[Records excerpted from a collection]
*** Block opens ***
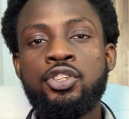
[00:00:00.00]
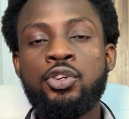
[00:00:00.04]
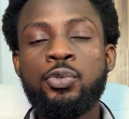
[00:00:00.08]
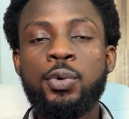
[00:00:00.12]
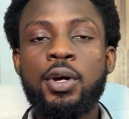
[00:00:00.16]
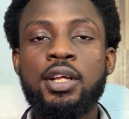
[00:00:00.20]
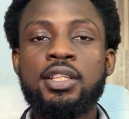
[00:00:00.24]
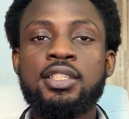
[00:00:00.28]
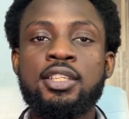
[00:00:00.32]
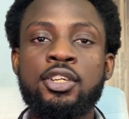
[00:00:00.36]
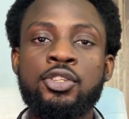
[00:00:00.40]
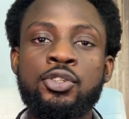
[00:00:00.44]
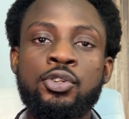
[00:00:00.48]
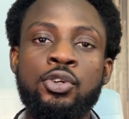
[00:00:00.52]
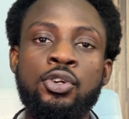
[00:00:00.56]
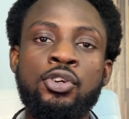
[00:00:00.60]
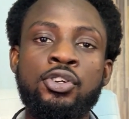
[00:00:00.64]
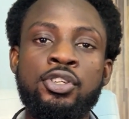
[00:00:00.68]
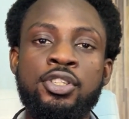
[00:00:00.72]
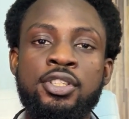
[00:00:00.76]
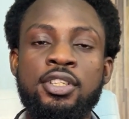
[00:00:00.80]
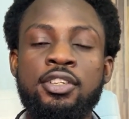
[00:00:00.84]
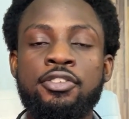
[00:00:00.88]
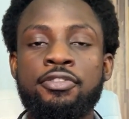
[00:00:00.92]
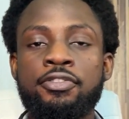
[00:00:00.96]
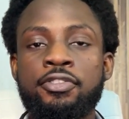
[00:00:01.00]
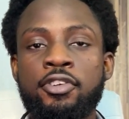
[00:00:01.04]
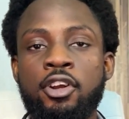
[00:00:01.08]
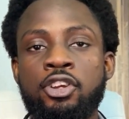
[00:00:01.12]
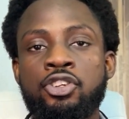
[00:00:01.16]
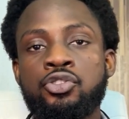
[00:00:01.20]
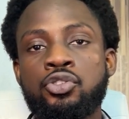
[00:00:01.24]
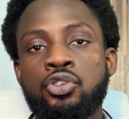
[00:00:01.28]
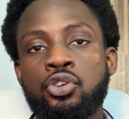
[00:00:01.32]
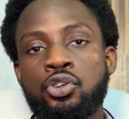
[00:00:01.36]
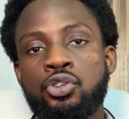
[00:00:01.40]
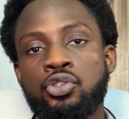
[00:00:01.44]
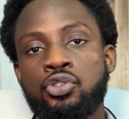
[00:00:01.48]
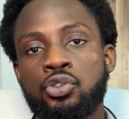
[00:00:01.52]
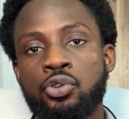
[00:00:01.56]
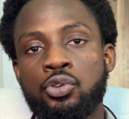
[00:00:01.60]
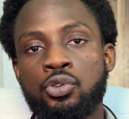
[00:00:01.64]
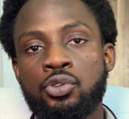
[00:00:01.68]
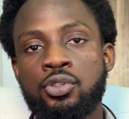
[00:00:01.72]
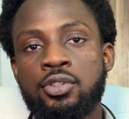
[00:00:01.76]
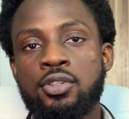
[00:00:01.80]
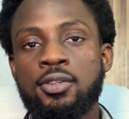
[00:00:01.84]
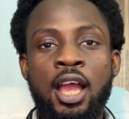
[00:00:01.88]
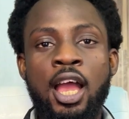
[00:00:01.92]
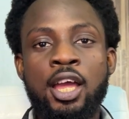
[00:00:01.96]
newer technology
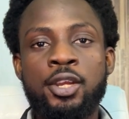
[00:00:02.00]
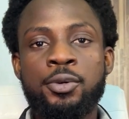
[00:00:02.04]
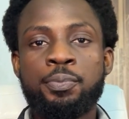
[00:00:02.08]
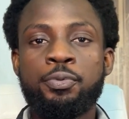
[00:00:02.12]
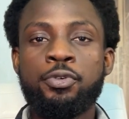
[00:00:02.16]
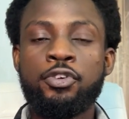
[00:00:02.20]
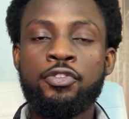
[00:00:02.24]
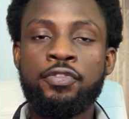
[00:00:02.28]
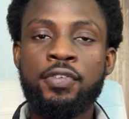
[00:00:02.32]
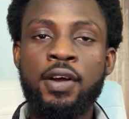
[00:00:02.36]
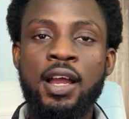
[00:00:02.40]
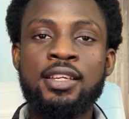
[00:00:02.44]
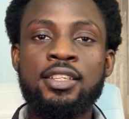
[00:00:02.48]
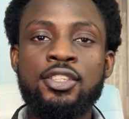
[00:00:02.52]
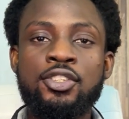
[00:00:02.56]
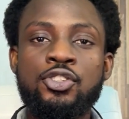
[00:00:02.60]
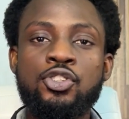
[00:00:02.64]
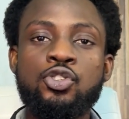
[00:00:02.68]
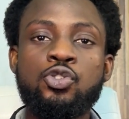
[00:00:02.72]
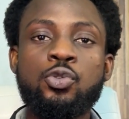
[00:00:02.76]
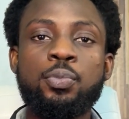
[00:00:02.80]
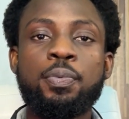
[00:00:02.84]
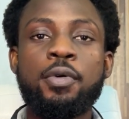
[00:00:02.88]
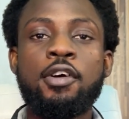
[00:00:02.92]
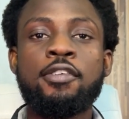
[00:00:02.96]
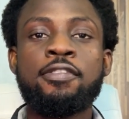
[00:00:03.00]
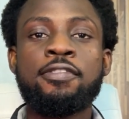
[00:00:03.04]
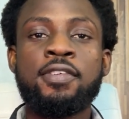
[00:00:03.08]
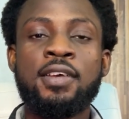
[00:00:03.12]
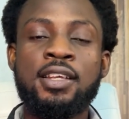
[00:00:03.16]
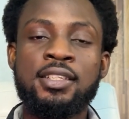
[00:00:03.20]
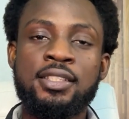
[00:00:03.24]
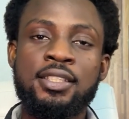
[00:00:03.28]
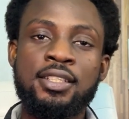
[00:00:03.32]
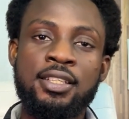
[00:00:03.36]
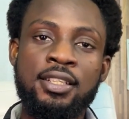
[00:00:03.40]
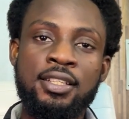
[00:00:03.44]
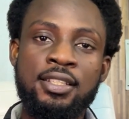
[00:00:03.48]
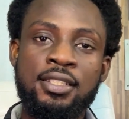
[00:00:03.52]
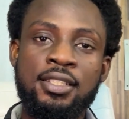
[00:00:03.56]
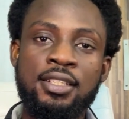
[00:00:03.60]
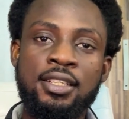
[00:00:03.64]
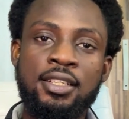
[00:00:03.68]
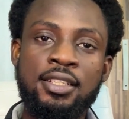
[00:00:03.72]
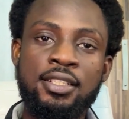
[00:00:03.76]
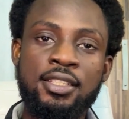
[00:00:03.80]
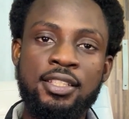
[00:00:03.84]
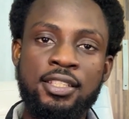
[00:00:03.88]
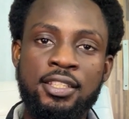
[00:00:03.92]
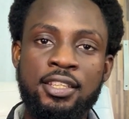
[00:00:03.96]
infrastructures and providing super fast
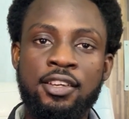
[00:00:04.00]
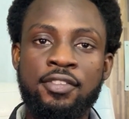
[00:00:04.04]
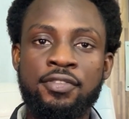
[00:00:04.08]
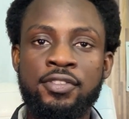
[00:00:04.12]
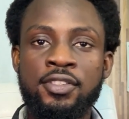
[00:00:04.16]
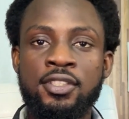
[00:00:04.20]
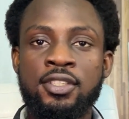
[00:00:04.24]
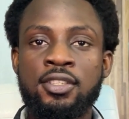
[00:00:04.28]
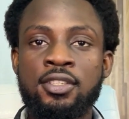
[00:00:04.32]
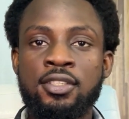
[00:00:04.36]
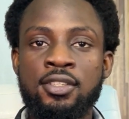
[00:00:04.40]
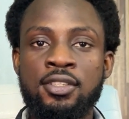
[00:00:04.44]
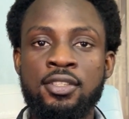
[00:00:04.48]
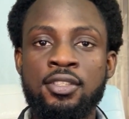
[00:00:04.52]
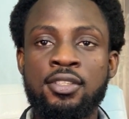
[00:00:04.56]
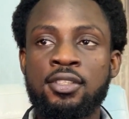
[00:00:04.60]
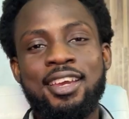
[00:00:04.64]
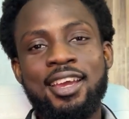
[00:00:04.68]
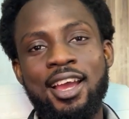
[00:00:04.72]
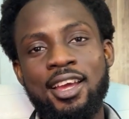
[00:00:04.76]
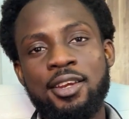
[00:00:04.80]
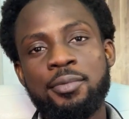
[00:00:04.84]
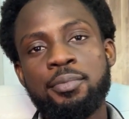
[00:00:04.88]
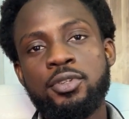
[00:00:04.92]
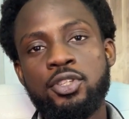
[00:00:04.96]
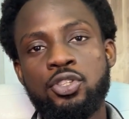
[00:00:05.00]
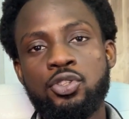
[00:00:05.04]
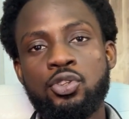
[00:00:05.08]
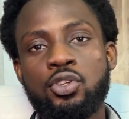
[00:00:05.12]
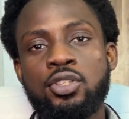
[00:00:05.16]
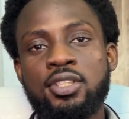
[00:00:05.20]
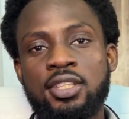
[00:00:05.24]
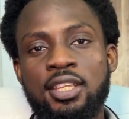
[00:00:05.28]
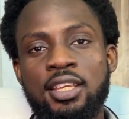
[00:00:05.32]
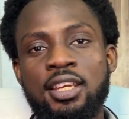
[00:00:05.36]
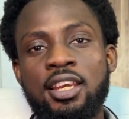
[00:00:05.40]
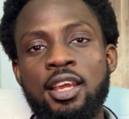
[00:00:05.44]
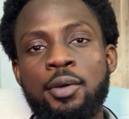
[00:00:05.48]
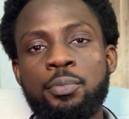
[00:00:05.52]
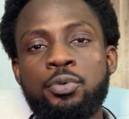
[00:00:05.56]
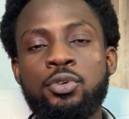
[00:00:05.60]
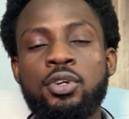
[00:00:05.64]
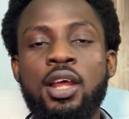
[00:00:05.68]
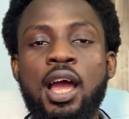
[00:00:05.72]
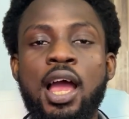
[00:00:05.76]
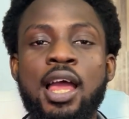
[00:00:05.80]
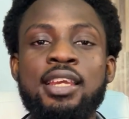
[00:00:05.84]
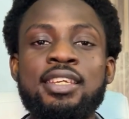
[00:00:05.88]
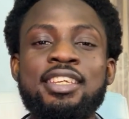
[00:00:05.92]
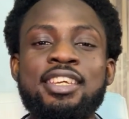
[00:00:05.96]
internet services can be sustainable
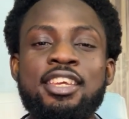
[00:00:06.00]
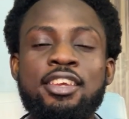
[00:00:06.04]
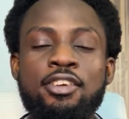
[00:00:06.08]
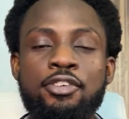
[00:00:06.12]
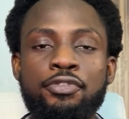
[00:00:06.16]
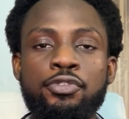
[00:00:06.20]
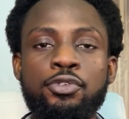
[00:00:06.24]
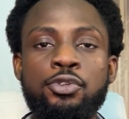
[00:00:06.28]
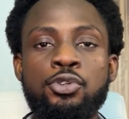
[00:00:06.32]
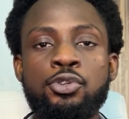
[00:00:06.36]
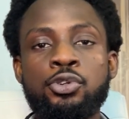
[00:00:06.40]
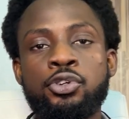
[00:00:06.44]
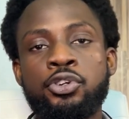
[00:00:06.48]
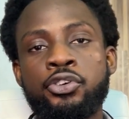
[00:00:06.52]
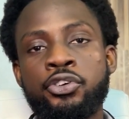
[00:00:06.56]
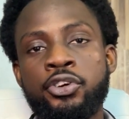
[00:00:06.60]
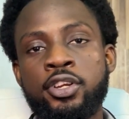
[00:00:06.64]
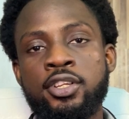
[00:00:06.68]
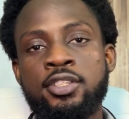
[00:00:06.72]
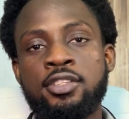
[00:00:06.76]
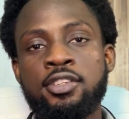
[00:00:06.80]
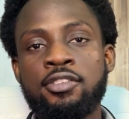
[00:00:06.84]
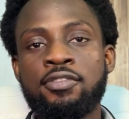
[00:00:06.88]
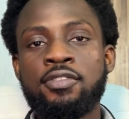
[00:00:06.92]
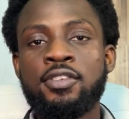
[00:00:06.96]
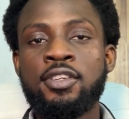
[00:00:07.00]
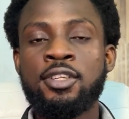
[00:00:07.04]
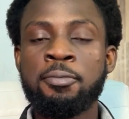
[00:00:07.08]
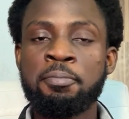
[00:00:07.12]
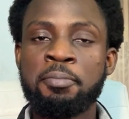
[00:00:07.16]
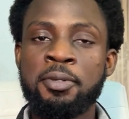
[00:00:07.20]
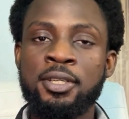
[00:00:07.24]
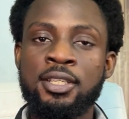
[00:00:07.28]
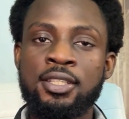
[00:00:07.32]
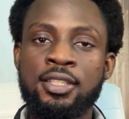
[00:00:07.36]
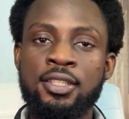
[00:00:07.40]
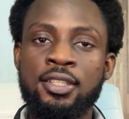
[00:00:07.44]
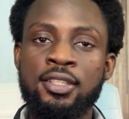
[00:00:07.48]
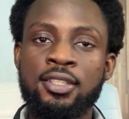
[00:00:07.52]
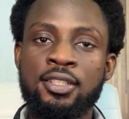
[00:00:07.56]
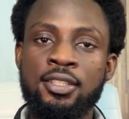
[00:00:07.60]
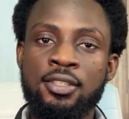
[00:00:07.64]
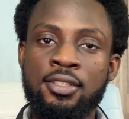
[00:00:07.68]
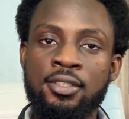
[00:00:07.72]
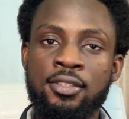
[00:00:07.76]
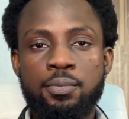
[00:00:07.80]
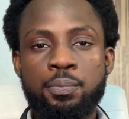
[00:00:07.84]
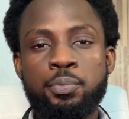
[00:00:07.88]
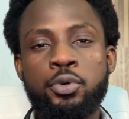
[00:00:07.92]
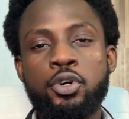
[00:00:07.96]
and even lucrative in big
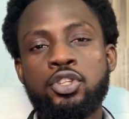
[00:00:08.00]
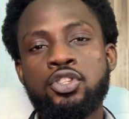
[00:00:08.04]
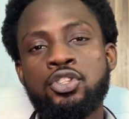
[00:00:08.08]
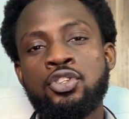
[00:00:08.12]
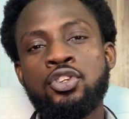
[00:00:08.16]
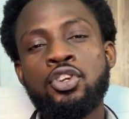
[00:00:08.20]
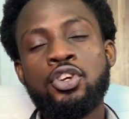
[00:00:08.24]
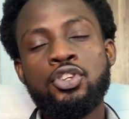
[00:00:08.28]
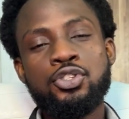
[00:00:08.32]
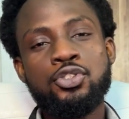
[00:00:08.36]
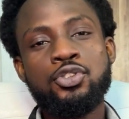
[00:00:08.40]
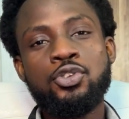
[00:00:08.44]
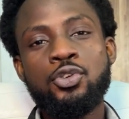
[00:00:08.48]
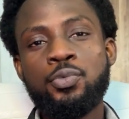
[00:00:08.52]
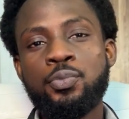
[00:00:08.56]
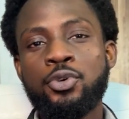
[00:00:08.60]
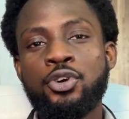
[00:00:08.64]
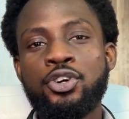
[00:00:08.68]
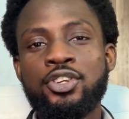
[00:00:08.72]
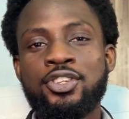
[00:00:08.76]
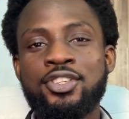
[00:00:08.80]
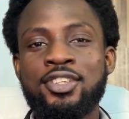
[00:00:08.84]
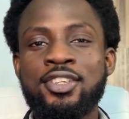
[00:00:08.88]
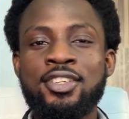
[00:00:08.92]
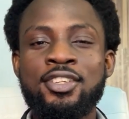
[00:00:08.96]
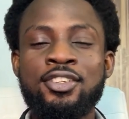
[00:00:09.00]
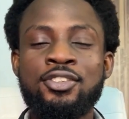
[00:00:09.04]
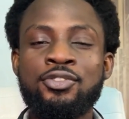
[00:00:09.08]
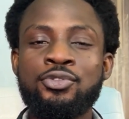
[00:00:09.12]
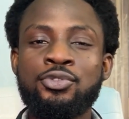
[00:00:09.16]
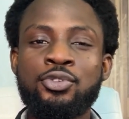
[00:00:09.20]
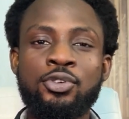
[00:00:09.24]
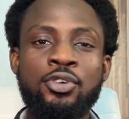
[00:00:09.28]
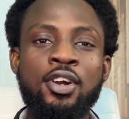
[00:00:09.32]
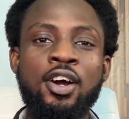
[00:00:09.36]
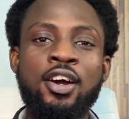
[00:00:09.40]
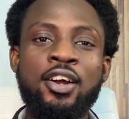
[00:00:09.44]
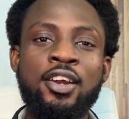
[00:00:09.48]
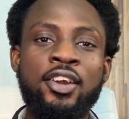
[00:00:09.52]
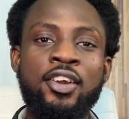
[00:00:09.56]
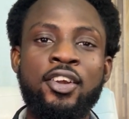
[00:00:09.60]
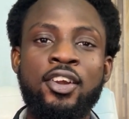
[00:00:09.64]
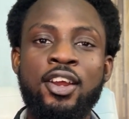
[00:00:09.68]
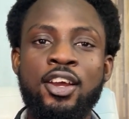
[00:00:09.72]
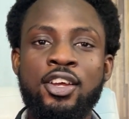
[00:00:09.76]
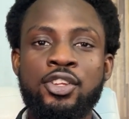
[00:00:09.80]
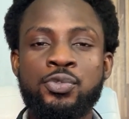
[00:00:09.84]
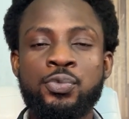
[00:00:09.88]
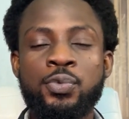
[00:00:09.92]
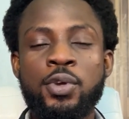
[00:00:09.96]
cities, but not so much in rural
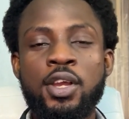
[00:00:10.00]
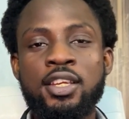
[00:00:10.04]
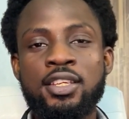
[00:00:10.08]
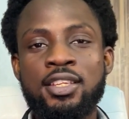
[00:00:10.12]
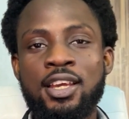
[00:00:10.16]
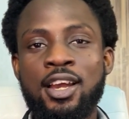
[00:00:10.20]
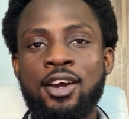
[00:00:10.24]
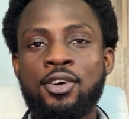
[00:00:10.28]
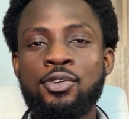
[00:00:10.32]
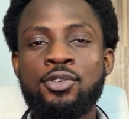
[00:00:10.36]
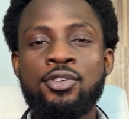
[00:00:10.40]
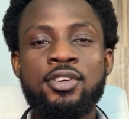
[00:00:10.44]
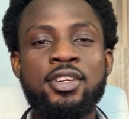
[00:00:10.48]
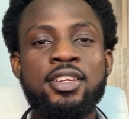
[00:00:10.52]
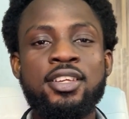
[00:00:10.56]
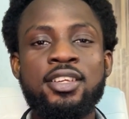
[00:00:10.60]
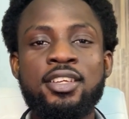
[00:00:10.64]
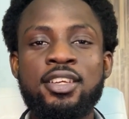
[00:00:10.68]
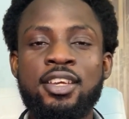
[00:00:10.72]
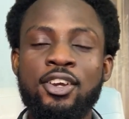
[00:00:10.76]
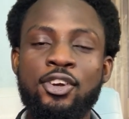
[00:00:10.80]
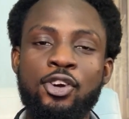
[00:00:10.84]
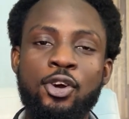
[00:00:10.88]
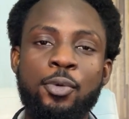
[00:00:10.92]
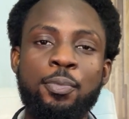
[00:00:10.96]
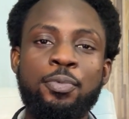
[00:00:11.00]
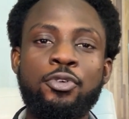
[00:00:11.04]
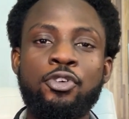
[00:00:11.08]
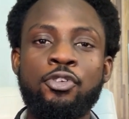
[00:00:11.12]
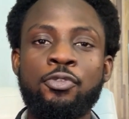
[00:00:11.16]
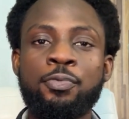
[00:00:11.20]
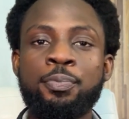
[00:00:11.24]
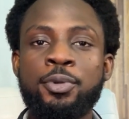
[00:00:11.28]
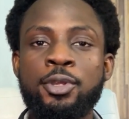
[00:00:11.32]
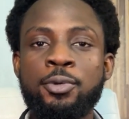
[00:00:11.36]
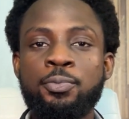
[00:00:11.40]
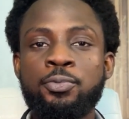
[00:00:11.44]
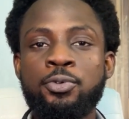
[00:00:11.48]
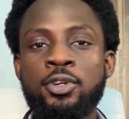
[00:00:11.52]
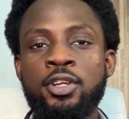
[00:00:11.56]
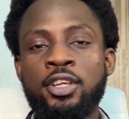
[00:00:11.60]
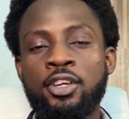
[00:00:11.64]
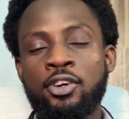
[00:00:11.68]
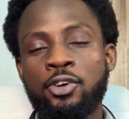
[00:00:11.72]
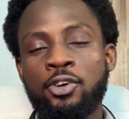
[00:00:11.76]
areas where there are only a couple of people in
*** Block closes ***
### What the exercise asks
Leaving out every picture, repeat exactly the lines of the records from the start through the line that has "[00:00:03.56]".

### Problem solution
[00:00:00.00]
[00:00:00.04]
[00:00:00.08]
[00:00:00.12]
[00:00:00.16]
[00:00:00.20]
[00:00:00.24]
[00:00:00.28]
[00:00:00.32]
[00:00:00.36]
[00:00:00.40]
[00:00:00.44]
[00:00:00.48]
[00:00:00.52]
[00:00:00.56]
[00:00:00.60]
[00:00:00.64]
[00:00:00.68]
[00:00:00.72]
[00:00:00.76]
[00:00:00.80]
[00:00:00.84]
[00:00:00.88]
[00:00:00.92]
[00:00:00.96]
[00:00:01.00]
[00:00:01.04]
[00:00:01.08]
[00:00:01.12]
[00:00:01.16]
[00:00:01.20]
[00:00:01.24]
[00:00:01.28]
[00:00:01.32]
[00:00:01.36]
[00:00:01.40]
[00:00:01.44]
[00:00:01.48]
[00:00:01.52]
[00:00:01.56]
[00:00:01.60]
[00:00:01.64]
[00:00:01.68]
[00:00:01.72]
[00:00:01.76]
[00:00:01.80]
[00:00:01.84]
[00:00:01.88]
[00:00:01.92]
[00:00:01.96]
newer technology
[00:00:02.00]
[00:00:02.04]
[00:00:02.08]
[00:00:02.12]
[00:00:02.16]
[00:00:02.20]
[00:00:02.24]
[00:00:02.28]
[00:00:02.32]
[00:00:02.36]
[00:00:02.40]
[00:00:02.44]
[00:00:02.48]
[00:00:02.52]
[00:00:02.56]
[00:00:02.60]
[00:00:02.64]
[00:00:02.68]
[00:00:02.72]
[00:00:02.76]
[00:00:02.80]
[00:00:02.84]
[00:00:02.88]
[00:00:02.92]
[00:00:02.96]
[00:00:03.00]
[00:00:03.04]
[00:00:03.08]
[00:00:03.12]
[00:00:03.16]
[00:00:03.20]
[00:00:03.24]
[00:00:03.28]
[00:00:03.32]
[00:00:03.36]
[00:00:03.40]
[00:00:03.44]
[00:00:03.48]
[00:00:03.52]
[00:00:03.56]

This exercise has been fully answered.